Start of DATA LISTING

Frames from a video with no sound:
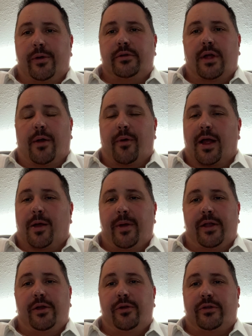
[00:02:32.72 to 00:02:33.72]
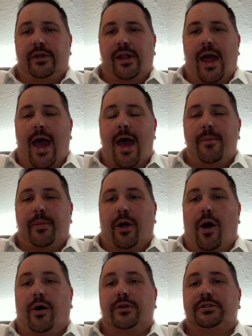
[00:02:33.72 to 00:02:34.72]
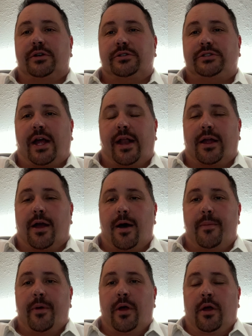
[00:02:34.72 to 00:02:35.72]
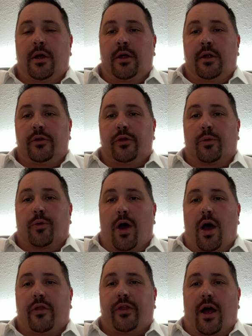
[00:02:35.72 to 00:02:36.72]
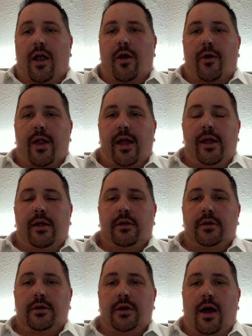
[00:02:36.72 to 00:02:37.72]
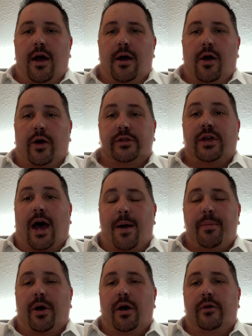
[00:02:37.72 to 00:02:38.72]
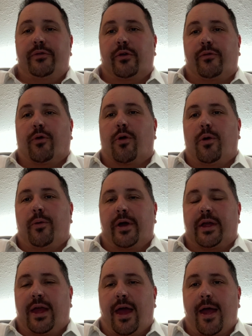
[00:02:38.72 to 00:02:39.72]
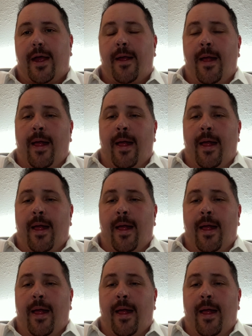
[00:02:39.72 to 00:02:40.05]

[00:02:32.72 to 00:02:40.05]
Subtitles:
I recommend using that, but also setting up the Roth IRA on top of your 401k.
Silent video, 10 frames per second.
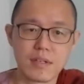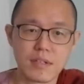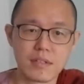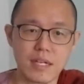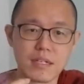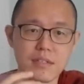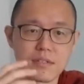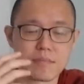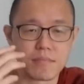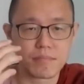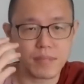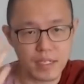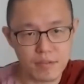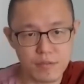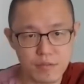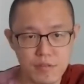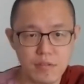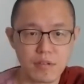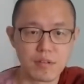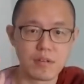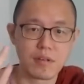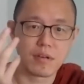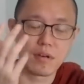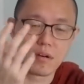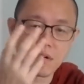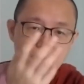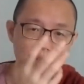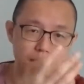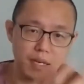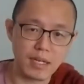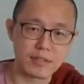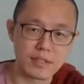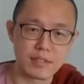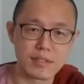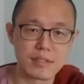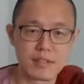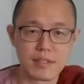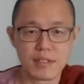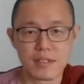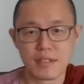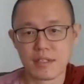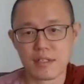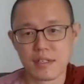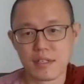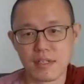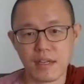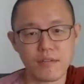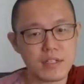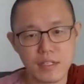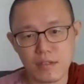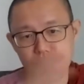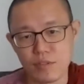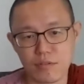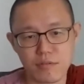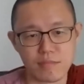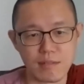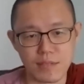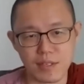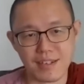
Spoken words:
that is painful or pleasant. Everything else we don't remember.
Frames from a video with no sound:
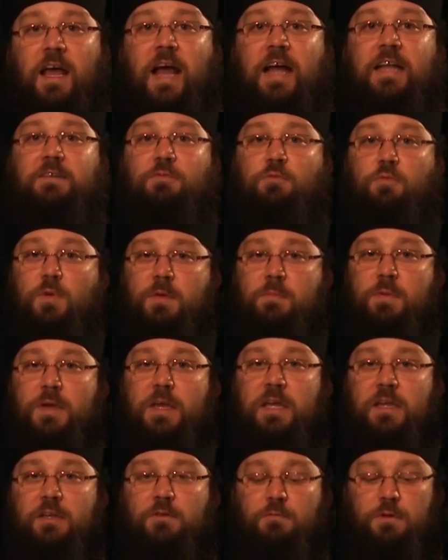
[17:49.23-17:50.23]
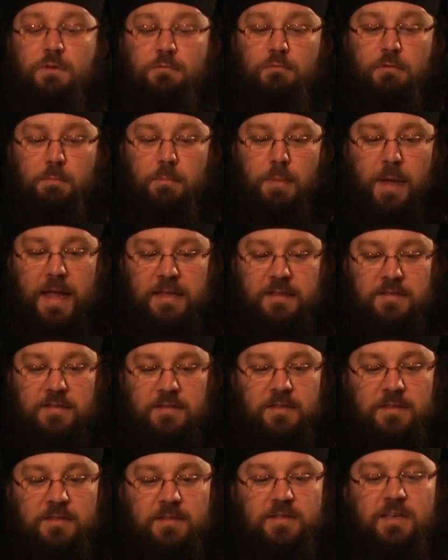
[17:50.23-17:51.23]
And if we begin with
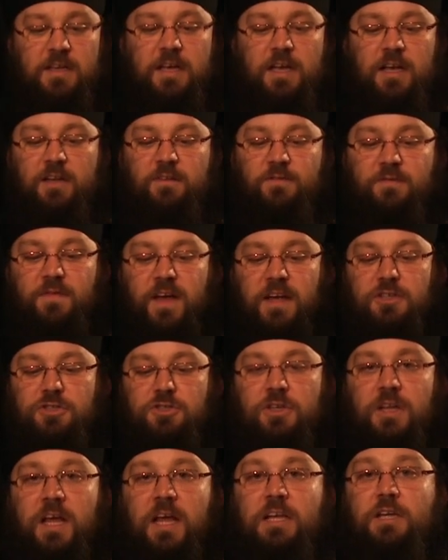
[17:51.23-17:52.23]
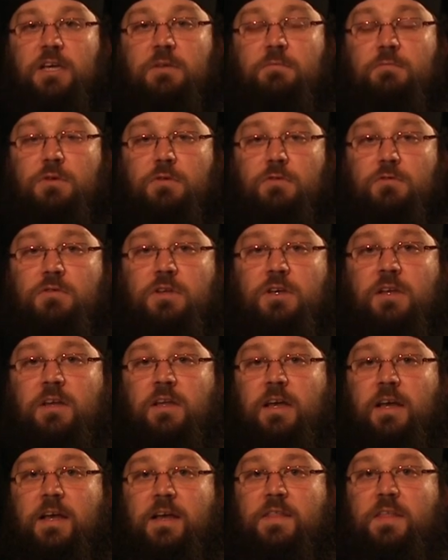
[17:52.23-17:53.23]
repentance, confession, and communion,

End of DATA LISTING

[EXERCISE GOAL]:
What you give back must be exactly the lines from the opening line of the entries through the line holding "[00:02:38.72 to 00:02:39.72]", with no pictures.

[EXPECTED ANSWER]:
Frames from a video with no sound:
[00:02:32.72 to 00:02:33.72]
[00:02:33.72 to 00:02:34.72]
[00:02:34.72 to 00:02:35.72]
[00:02:35.72 to 00:02:36.72]
[00:02:36.72 to 00:02:37.72]
[00:02:37.72 to 00:02:38.72]
[00:02:38.72 to 00:02:39.72]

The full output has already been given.